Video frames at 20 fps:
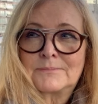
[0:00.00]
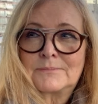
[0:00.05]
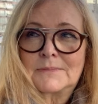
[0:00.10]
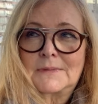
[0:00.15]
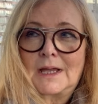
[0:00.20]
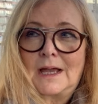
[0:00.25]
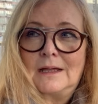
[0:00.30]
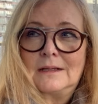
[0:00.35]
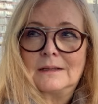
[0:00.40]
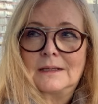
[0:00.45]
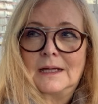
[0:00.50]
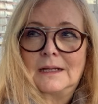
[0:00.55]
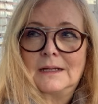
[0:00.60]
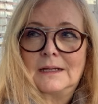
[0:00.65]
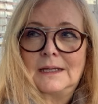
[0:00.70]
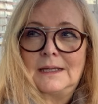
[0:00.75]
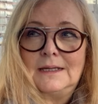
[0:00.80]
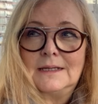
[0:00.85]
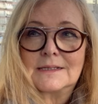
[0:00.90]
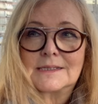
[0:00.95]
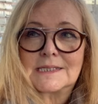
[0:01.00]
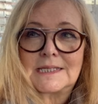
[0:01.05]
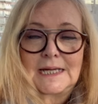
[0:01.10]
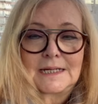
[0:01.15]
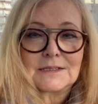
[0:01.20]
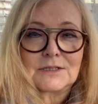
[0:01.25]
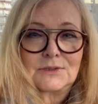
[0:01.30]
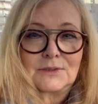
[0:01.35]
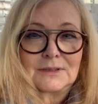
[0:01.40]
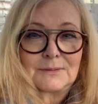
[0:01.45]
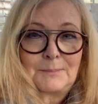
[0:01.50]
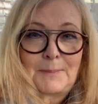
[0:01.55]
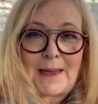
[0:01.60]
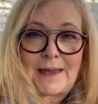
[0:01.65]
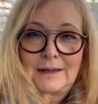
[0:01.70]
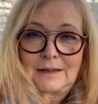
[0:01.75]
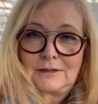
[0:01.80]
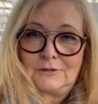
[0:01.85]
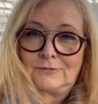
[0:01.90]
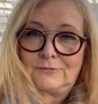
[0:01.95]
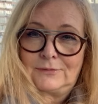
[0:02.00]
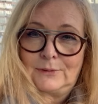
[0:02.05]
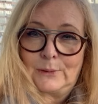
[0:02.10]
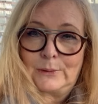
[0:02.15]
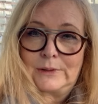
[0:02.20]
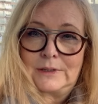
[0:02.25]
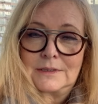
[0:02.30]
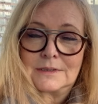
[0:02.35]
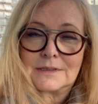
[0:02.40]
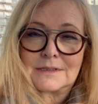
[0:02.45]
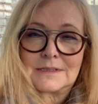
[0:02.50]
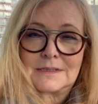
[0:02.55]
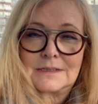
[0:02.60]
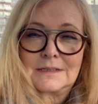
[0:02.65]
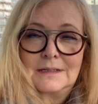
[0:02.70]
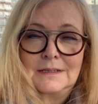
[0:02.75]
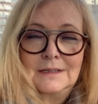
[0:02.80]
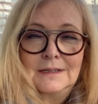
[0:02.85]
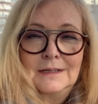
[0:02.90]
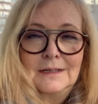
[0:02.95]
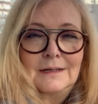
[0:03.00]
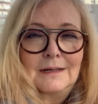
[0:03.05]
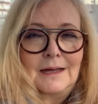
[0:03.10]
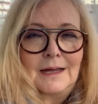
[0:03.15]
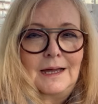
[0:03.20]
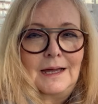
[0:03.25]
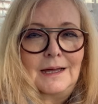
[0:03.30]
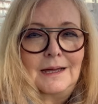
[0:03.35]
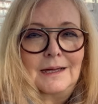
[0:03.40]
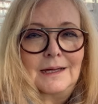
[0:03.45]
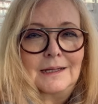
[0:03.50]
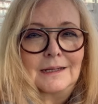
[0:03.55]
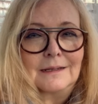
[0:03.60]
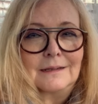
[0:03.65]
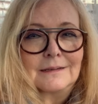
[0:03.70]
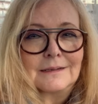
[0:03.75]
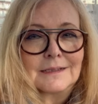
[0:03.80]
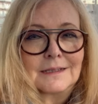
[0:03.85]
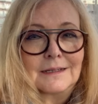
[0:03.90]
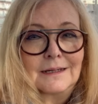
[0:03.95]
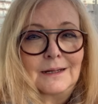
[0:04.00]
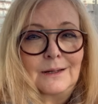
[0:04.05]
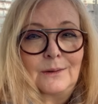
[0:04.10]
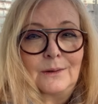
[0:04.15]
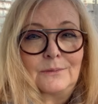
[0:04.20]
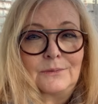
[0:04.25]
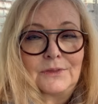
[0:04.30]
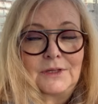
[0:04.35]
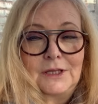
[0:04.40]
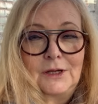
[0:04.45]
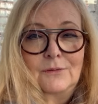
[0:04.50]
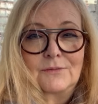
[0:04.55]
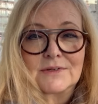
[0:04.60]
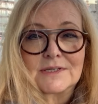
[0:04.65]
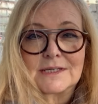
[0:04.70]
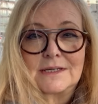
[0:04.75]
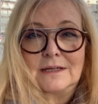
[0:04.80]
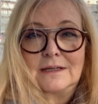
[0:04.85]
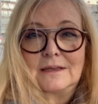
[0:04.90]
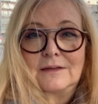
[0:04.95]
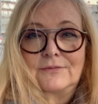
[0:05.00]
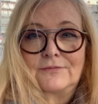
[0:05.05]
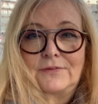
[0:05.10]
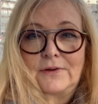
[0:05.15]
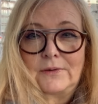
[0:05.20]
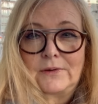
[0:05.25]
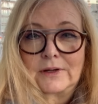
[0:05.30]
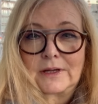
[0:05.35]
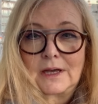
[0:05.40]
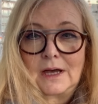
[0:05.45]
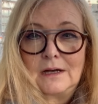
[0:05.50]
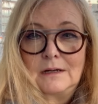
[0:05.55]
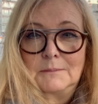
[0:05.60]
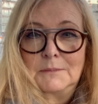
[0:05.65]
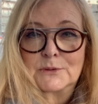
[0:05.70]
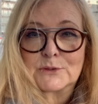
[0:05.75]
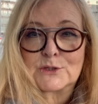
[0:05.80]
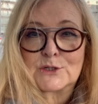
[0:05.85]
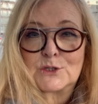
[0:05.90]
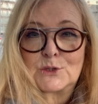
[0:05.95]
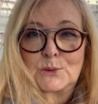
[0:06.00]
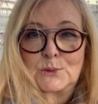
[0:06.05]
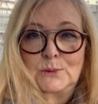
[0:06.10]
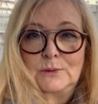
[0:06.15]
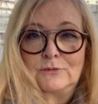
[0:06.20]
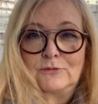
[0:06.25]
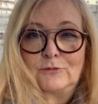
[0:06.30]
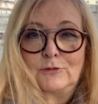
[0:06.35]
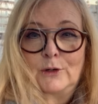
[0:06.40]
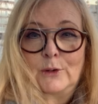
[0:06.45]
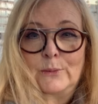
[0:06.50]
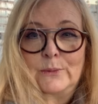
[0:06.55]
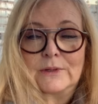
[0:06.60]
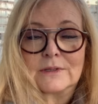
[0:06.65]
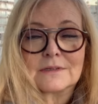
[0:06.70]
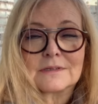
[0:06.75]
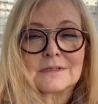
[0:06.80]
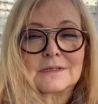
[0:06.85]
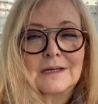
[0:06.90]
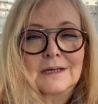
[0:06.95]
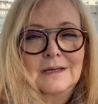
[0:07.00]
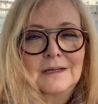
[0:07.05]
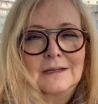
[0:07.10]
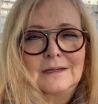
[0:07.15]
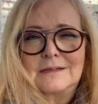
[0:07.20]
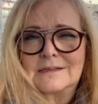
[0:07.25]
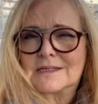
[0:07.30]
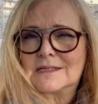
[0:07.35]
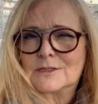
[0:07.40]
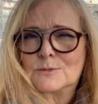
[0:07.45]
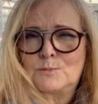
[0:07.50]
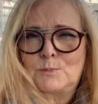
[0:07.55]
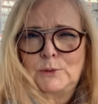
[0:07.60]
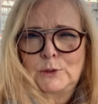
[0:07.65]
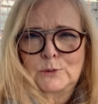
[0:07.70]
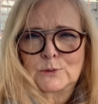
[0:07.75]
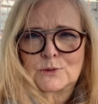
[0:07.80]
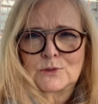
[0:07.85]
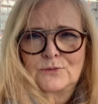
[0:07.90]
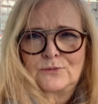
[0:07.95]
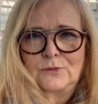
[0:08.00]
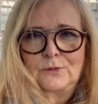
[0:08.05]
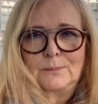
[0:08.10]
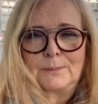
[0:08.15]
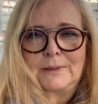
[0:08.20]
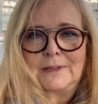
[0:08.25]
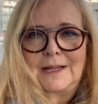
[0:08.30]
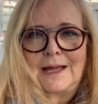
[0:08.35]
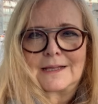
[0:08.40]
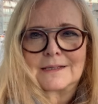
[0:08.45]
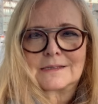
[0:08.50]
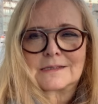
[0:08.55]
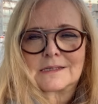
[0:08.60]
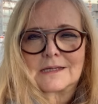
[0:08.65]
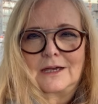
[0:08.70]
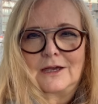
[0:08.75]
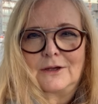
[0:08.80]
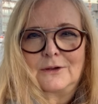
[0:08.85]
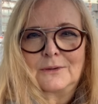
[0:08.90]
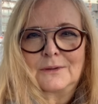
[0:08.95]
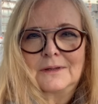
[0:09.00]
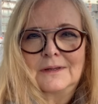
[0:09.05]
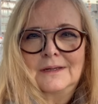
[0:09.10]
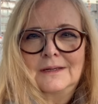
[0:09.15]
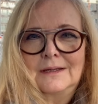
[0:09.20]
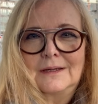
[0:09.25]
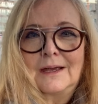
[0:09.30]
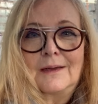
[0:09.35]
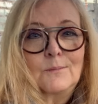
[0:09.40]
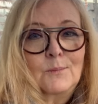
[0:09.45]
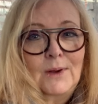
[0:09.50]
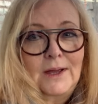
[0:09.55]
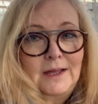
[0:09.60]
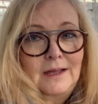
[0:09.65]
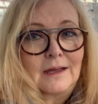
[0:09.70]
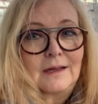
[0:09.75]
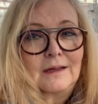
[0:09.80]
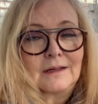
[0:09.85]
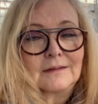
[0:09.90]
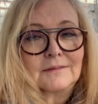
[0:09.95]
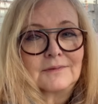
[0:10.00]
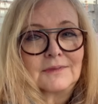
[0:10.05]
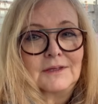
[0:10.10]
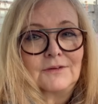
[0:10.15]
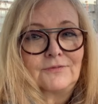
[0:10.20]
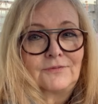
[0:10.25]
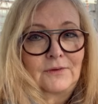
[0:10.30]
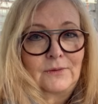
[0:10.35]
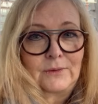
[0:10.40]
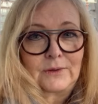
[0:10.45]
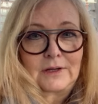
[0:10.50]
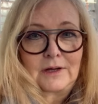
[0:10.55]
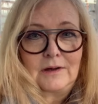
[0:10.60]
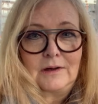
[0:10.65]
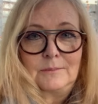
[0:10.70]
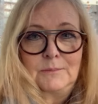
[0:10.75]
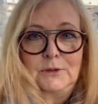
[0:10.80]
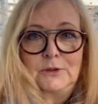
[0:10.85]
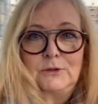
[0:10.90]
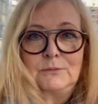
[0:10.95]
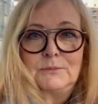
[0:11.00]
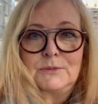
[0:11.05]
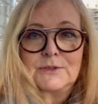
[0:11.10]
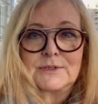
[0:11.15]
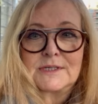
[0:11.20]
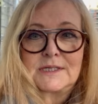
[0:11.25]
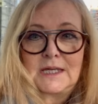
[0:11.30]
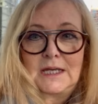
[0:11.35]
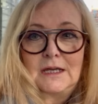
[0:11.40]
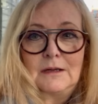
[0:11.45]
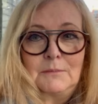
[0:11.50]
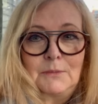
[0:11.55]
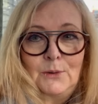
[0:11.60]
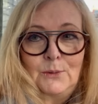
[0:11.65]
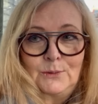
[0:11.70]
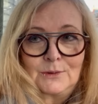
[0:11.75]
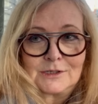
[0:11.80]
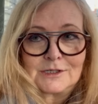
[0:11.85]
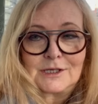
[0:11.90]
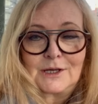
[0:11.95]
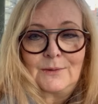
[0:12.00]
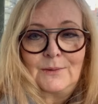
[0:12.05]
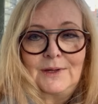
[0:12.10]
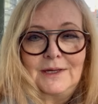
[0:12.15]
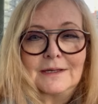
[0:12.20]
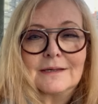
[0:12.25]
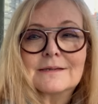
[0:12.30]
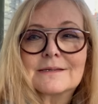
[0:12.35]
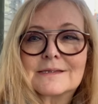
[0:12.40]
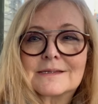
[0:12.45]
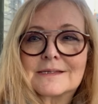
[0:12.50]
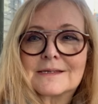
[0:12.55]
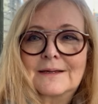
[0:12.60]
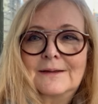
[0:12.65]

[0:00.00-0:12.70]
And then he settled back in Florence, and obviously the Ferragamo store in Florence is this beautiful palazzo where the Ferragamo Museum also is,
-----
ASSIGNMENT
Repeat every entry above exactly as written and omit any pictures it holds.

RESPONSE TO THIS EXERCISE
Video frames at 20 fps:
[0:00.00]
[0:00.05]
[0:00.10]
[0:00.15]
[0:00.20]
[0:00.25]
[0:00.30]
[0:00.35]
[0:00.40]
[0:00.45]
[0:00.50]
[0:00.55]
[0:00.60]
[0:00.65]
[0:00.70]
[0:00.75]
[0:00.80]
[0:00.85]
[0:00.90]
[0:00.95]
[0:01.00]
[0:01.05]
[0:01.10]
[0:01.15]
[0:01.20]
[0:01.25]
[0:01.30]
[0:01.35]
[0:01.40]
[0:01.45]
[0:01.50]
[0:01.55]
[0:01.60]
[0:01.65]
[0:01.70]
[0:01.75]
[0:01.80]
[0:01.85]
[0:01.90]
[0:01.95]
[0:02.00]
[0:02.05]
[0:02.10]
[0:02.15]
[0:02.20]
[0:02.25]
[0:02.30]
[0:02.35]
[0:02.40]
[0:02.45]
[0:02.50]
[0:02.55]
[0:02.60]
[0:02.65]
[0:02.70]
[0:02.75]
[0:02.80]
[0:02.85]
[0:02.90]
[0:02.95]
[0:03.00]
[0:03.05]
[0:03.10]
[0:03.15]
[0:03.20]
[0:03.25]
[0:03.30]
[0:03.35]
[0:03.40]
[0:03.45]
[0:03.50]
[0:03.55]
[0:03.60]
[0:03.65]
[0:03.70]
[0:03.75]
[0:03.80]
[0:03.85]
[0:03.90]
[0:03.95]
[0:04.00]
[0:04.05]
[0:04.10]
[0:04.15]
[0:04.20]
[0:04.25]
[0:04.30]
[0:04.35]
[0:04.40]
[0:04.45]
[0:04.50]
[0:04.55]
[0:04.60]
[0:04.65]
[0:04.70]
[0:04.75]
[0:04.80]
[0:04.85]
[0:04.90]
[0:04.95]
[0:05.00]
[0:05.05]
[0:05.10]
[0:05.15]
[0:05.20]
[0:05.25]
[0:05.30]
[0:05.35]
[0:05.40]
[0:05.45]
[0:05.50]
[0:05.55]
[0:05.60]
[0:05.65]
[0:05.70]
[0:05.75]
[0:05.80]
[0:05.85]
[0:05.90]
[0:05.95]
[0:06.00]
[0:06.05]
[0:06.10]
[0:06.15]
[0:06.20]
[0:06.25]
[0:06.30]
[0:06.35]
[0:06.40]
[0:06.45]
[0:06.50]
[0:06.55]
[0:06.60]
[0:06.65]
[0:06.70]
[0:06.75]
[0:06.80]
[0:06.85]
[0:06.90]
[0:06.95]
[0:07.00]
[0:07.05]
[0:07.10]
[0:07.15]
[0:07.20]
[0:07.25]
[0:07.30]
[0:07.35]
[0:07.40]
[0:07.45]
[0:07.50]
[0:07.55]
[0:07.60]
[0:07.65]
[0:07.70]
[0:07.75]
[0:07.80]
[0:07.85]
[0:07.90]
[0:07.95]
[0:08.00]
[0:08.05]
[0:08.10]
[0:08.15]
[0:08.20]
[0:08.25]
[0:08.30]
[0:08.35]
[0:08.40]
[0:08.45]
[0:08.50]
[0:08.55]
[0:08.60]
[0:08.65]
[0:08.70]
[0:08.75]
[0:08.80]
[0:08.85]
[0:08.90]
[0:08.95]
[0:09.00]
[0:09.05]
[0:09.10]
[0:09.15]
[0:09.20]
[0:09.25]
[0:09.30]
[0:09.35]
[0:09.40]
[0:09.45]
[0:09.50]
[0:09.55]
[0:09.60]
[0:09.65]
[0:09.70]
[0:09.75]
[0:09.80]
[0:09.85]
[0:09.90]
[0:09.95]
[0:10.00]
[0:10.05]
[0:10.10]
[0:10.15]
[0:10.20]
[0:10.25]
[0:10.30]
[0:10.35]
[0:10.40]
[0:10.45]
[0:10.50]
[0:10.55]
[0:10.60]
[0:10.65]
[0:10.70]
[0:10.75]
[0:10.80]
[0:10.85]
[0:10.90]
[0:10.95]
[0:11.00]
[0:11.05]
[0:11.10]
[0:11.15]
[0:11.20]
[0:11.25]
[0:11.30]
[0:11.35]
[0:11.40]
[0:11.45]
[0:11.50]
[0:11.55]
[0:11.60]
[0:11.65]
[0:11.70]
[0:11.75]
[0:11.80]
[0:11.85]
[0:11.90]
[0:11.95]
[0:12.00]
[0:12.05]
[0:12.10]
[0:12.15]
[0:12.20]
[0:12.25]
[0:12.30]
[0:12.35]
[0:12.40]
[0:12.45]
[0:12.50]
[0:12.55]
[0:12.60]
[0:12.65]

[0:00.00-0:12.70]
And then he settled back in Florence, and obviously the Ferragamo store in Florence is this beautiful palazzo where the Ferragamo Museum also is,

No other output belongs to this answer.